It is the least populated country of Latin America.
The population of 300.000 is composed of a mixture of mankind and origins who seem to live together in a harmonious way.
Only one road goes from north to south.
During the Maya period the border with Guatemala did not exist of course.
Hence it is logical that there are Mopan and Kekchi Mayas both sides of the border.
The population is more or less composed as follows :
Kriols 40 %
Mestizos 15 %
and Mennonites 15.000
There is a sound tradition as far as consumption of cocoa is concerned, as well as its use as part of the culture.

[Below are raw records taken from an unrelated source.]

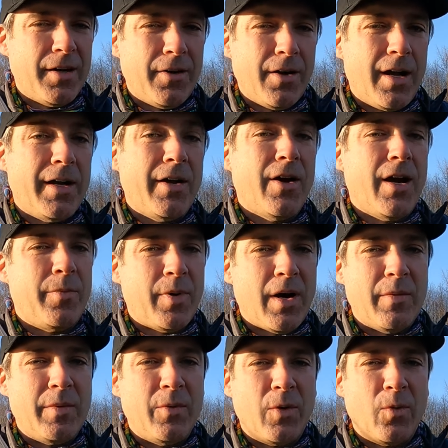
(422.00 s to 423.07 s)
hundred on here, I'd
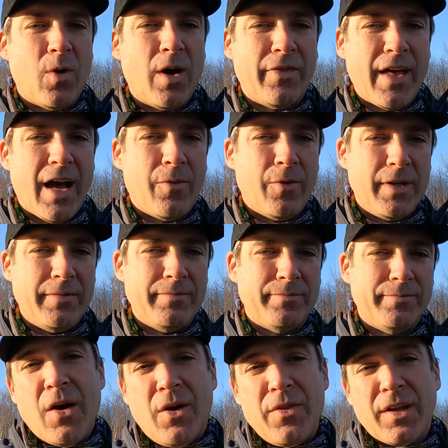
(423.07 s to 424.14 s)
probably would want that one.
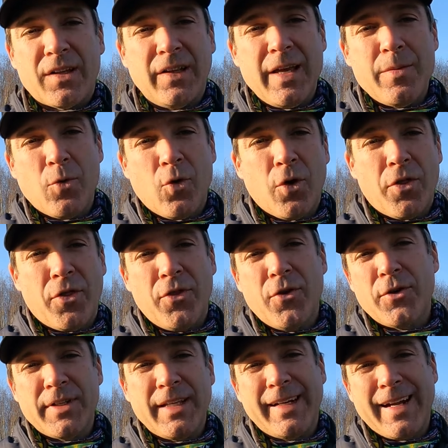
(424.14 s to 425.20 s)
Now on the Claymore
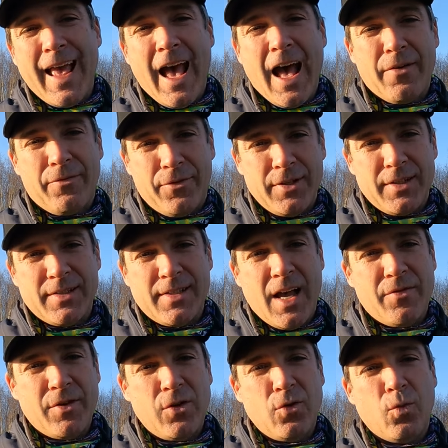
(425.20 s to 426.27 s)
thirteen and a half foot
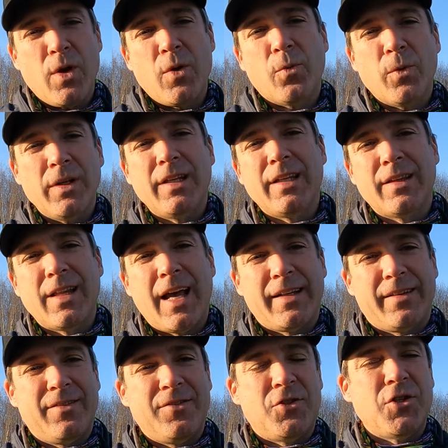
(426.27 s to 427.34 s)
seven, we really
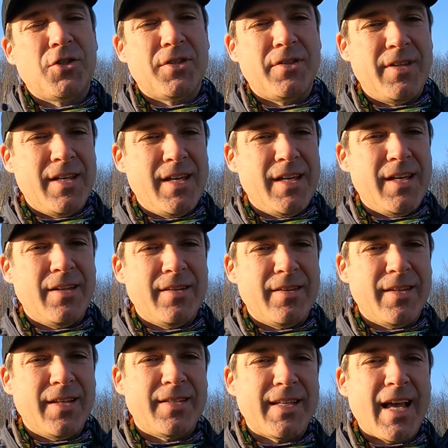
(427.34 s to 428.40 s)
liked just the,
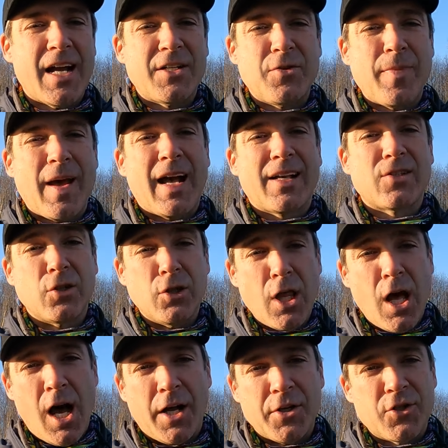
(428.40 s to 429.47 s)
the Skagit Max
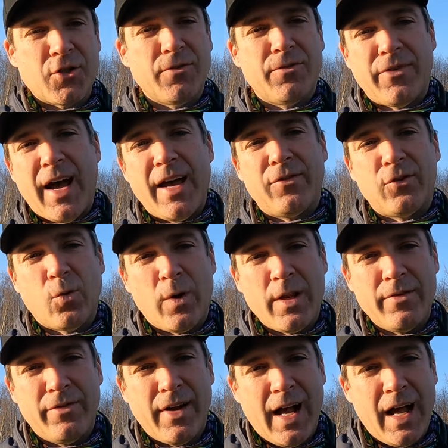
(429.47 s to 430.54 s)
Launch five
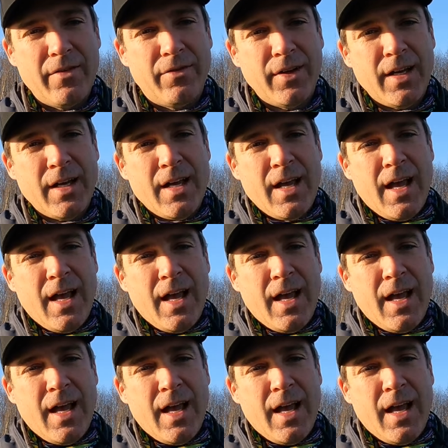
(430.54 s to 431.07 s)
twenty-five.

In a very remote place, in a tomb, human remains and several objects have been found, amongst them were 5 cocoa beans.
The number 5 appears to have had a special meaning. It relates back the Maya “quincunx”, symbolizing the four corners of the earth and its center.
In certain Central America countries, the gift to the bride, today still contains 5 cocoa beans.

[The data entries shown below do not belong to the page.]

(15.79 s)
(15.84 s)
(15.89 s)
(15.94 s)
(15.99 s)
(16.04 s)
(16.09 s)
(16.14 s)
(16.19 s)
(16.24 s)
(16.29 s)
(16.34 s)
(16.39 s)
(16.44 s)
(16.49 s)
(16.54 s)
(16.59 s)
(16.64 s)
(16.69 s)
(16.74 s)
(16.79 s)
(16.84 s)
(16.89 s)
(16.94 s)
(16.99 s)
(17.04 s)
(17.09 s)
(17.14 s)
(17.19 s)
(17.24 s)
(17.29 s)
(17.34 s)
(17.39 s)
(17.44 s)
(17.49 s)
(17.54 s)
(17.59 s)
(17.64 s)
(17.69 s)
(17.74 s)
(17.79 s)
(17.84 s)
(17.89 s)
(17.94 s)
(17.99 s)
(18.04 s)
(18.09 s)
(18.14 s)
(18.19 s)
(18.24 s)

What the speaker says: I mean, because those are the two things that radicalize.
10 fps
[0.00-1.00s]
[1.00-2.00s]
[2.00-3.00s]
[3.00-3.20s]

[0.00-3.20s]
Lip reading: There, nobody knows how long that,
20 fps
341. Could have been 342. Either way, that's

The use of cocoa in drinks remains widespread in Belize, especially in the south of the country.
The preparation is most of the time simply, ground cocoa beans + water.
Sometimes pepper and cinnamon are added. The ingredients being mixed together by hand.
The cocoa region of Belize is situated in the south of the country.
Production is low and so are the prices obtained by the farmers for the beans.
Organic cocoa receives a premium of 14 Belize dollar cents per pound and fair-trade 18 cents.
This adds up to 2,3 US $ per kilo, which is low.
There are 2 Maya languages spoken in Belize : Mopan and Kekchi.
In both languages the word for cocoa is the same : Kakaw.
But the translation of “hot water” slightly differs. It sounds more or less like “choco-ha” (“choco” = warm and “ha” = water).
The word for a “metate” (= grinding stone) is “ka”.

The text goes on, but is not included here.